#### [Problem statement]
Quote word for word from the line holding "[0:05.40-0:06.30]" to the last line below, including both, and omit any pictures.

Dataset items
------------------------------------------------------------

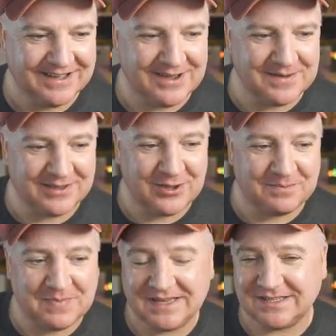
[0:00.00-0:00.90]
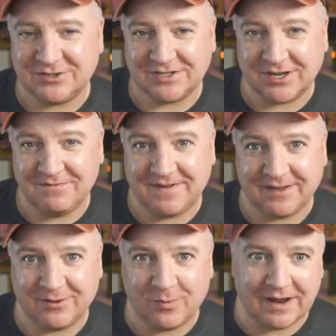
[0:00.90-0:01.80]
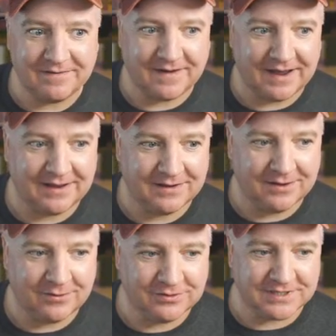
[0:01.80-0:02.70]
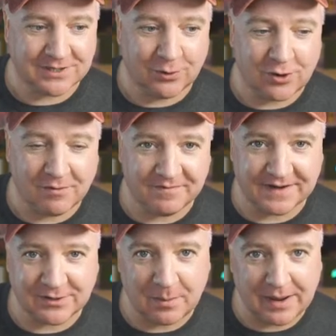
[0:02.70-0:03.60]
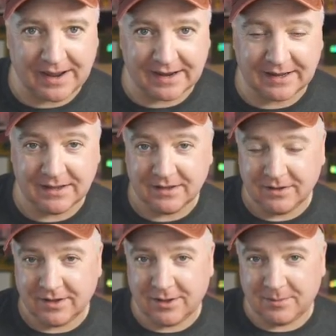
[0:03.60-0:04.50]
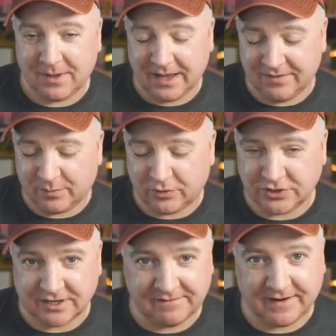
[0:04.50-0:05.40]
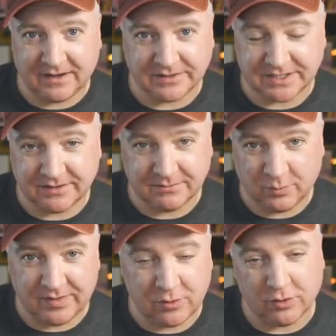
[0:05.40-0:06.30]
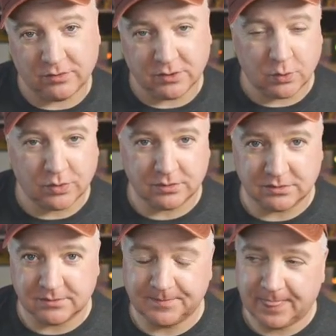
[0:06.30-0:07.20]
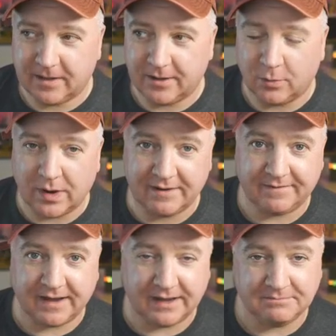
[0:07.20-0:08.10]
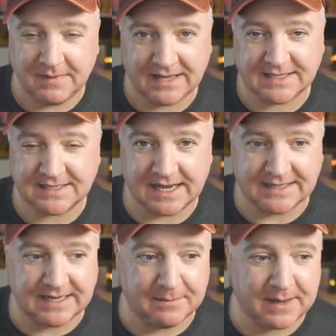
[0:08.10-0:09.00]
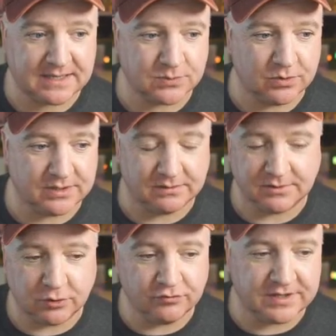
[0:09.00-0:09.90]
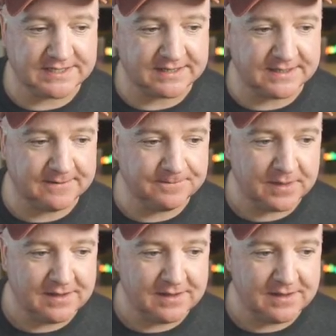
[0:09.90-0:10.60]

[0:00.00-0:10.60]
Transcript: And you can basically just configure the Wi-Fi underscore config.py in the project files with your local Wi-Fi SSID and password and country setting.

------------------------------------------------------------

#### [Answer box]
[0:05.40-0:06.30]
[0:06.30-0:07.20]
[0:07.20-0:08.10]
[0:08.10-0:09.00]
[0:09.00-0:09.90]
[0:09.90-0:10.60]

[0:00.00-0:10.60]
Transcript: And you can basically just configure the Wi-Fi underscore config.py in the project files with your local Wi-Fi SSID and password and country setting.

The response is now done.